The town of Bethlehem has grown several fold but then Mother Rachel’s Tomb was in an open area on the road side.
Today it stands in the center of the town with one of the main streets passing right next to it. Since 1948 Muslims have created their own cemetery surrounding the building on three sides.
Our own generation remembers these views of rustic charm from the time before the State of Israel agreed to give Bethlehem to Arafat and the Palestinian Authority.Rachel’s Tomb is a living symbol of HaShem’s promise to Rachel that her children will return to the Land Of Israel. Jewish life today thrives in Rachel’s Tomb. In these days, despite the on-going war of attrition people still go to recite Tehillim (Psalms), pray and learn Torah. Classes by renowned Jewish speakers are held there. Rachel’s Tomb has also become a place of joy as Britot and Bar/Bat Mitzvah celebrations are held within it’s walls.
The Committee For Rachel’s Tomb is sponsoring the Rachel’s Tomb Educational Center which reaches out to the thousands of teenagers visiting Israel and to Israeli students, teaching Jewish heritage through the legacy of the Matriarch Rachel and the Twelve Tribes of Israel.
The Palestinians, who have shot at the compound nearly every day, have already singled it out as the next Jewish holy site which they want to “liberate.” Recently, the Palestinian Authority newspaper Al Hayyat al Jedida published an article entitled: “After the liberation of Joseph’s Tomb – Can we liberate the Belal ibn Rabakh mosque? (the Arabic name for Rachel’s Tomb).
“Rachel’s Tomb, or the Belal ibn Rabakh mosque,” the article stated, ” is one of the nails hammered into many Palestinian cities by the occupation governments and the Zionist movement. The outpost lies at the northern entrance to the town of Bethlehem. After the Oslo accords, the place became a military outpost surrounded by a beautiful marble wall, and a Jewish synagogue and other rooms were built.
“The Palestinians,” reported Al Jedida, “affirm that this tomb is fake, and that it was originally a Muslim mosque … until the occupation forces captured the Palestinian territories and considered the place to be Rachel’s Tomb. The question is whether after the evacuation of Joseph’s Tomb in Nablus, the Palestinians will succeed in forcing the occupation to evacuate Rachel’s Tomb as well.”
In sermons given in the mosques, the “mosque” is also referred to as the next brick which must be removed from the Jewish-Zionist edifice, after Joseph’s Tomb.
And these are just some more of the reasons why Jews negotiating peace with racist-terrorists, who believe themselves to be superior to all others, is never going to work. Islam’s hatred of non-Muslims explains why Israel, on May 14 and May 15, 1948, [the DAY AFTER Israel declared her independence], was invaded by seven Arab armies: Egypt, Trans-Jordan, Syria, Lebanon, Saudi Arabia, Iraq and Yemen.
So folks, it’s not about “occupied territories”. Muslims began their reign of terror before one Israeli ever stepped foot into the West Bank or Gaza Strip.

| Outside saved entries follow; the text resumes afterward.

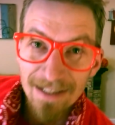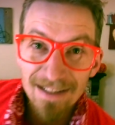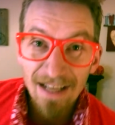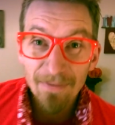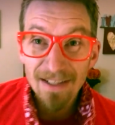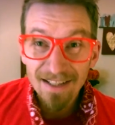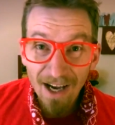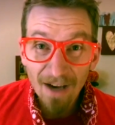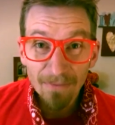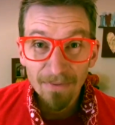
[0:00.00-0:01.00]
this life is
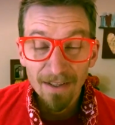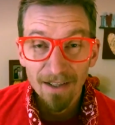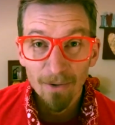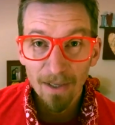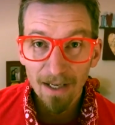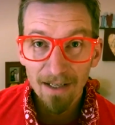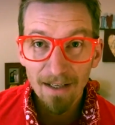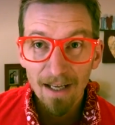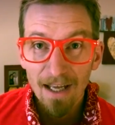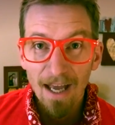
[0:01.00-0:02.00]
tough,
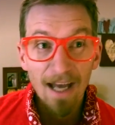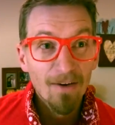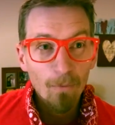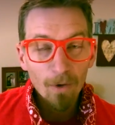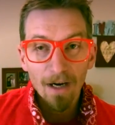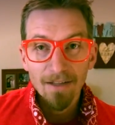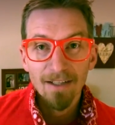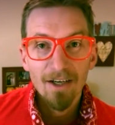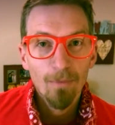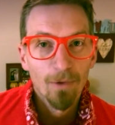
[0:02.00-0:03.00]
okay? And if we're
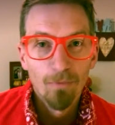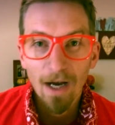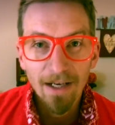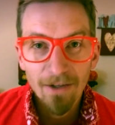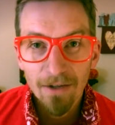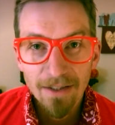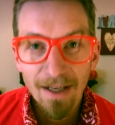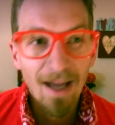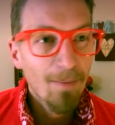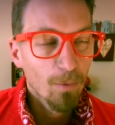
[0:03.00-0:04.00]
out there and we're writing all the
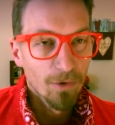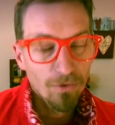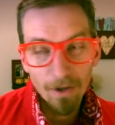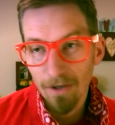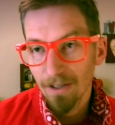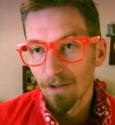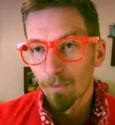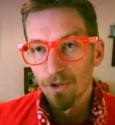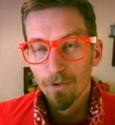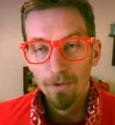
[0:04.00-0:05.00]
time or we're drawing or
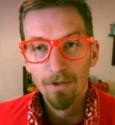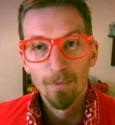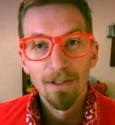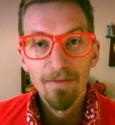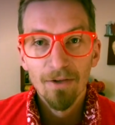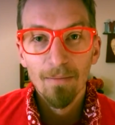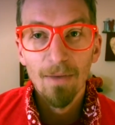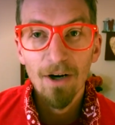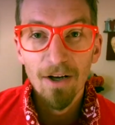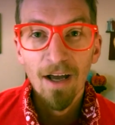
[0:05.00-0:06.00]
we're leaving our
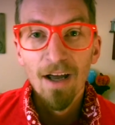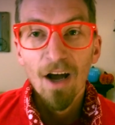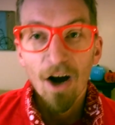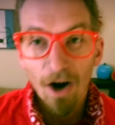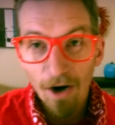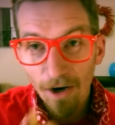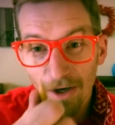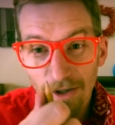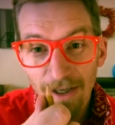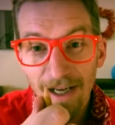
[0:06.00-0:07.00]
mark,
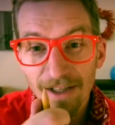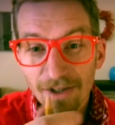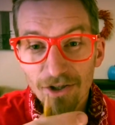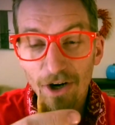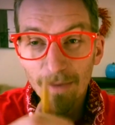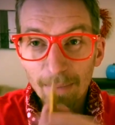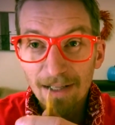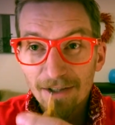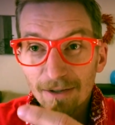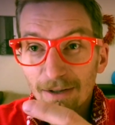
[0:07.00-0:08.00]
our nice sharp
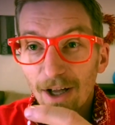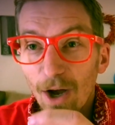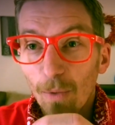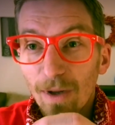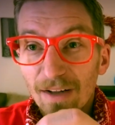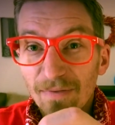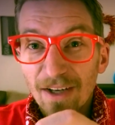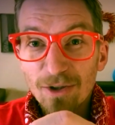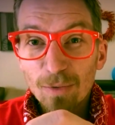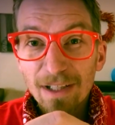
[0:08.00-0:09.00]
pencil will
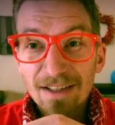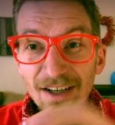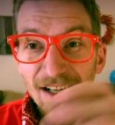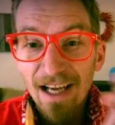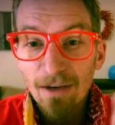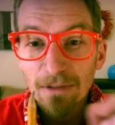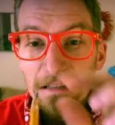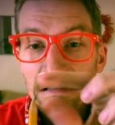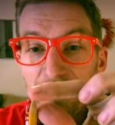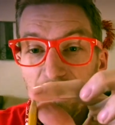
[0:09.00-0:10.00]
eventually dull out.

The current killings of Jews by Palestinians — and, earlier, by Arabs who didn’t yet consider themselves Palestinians — predated the establishment of the state of Israel. The killers did not differentiate among their targets. They just had to be Jews, random Jews, any Jews: farmers on some remote kibbutz in the Galilee, working people in Haifa, or pious men and women from a town like Hebron where Jews had lived continuously since several centuries before Mohammed ever set foot on this earth.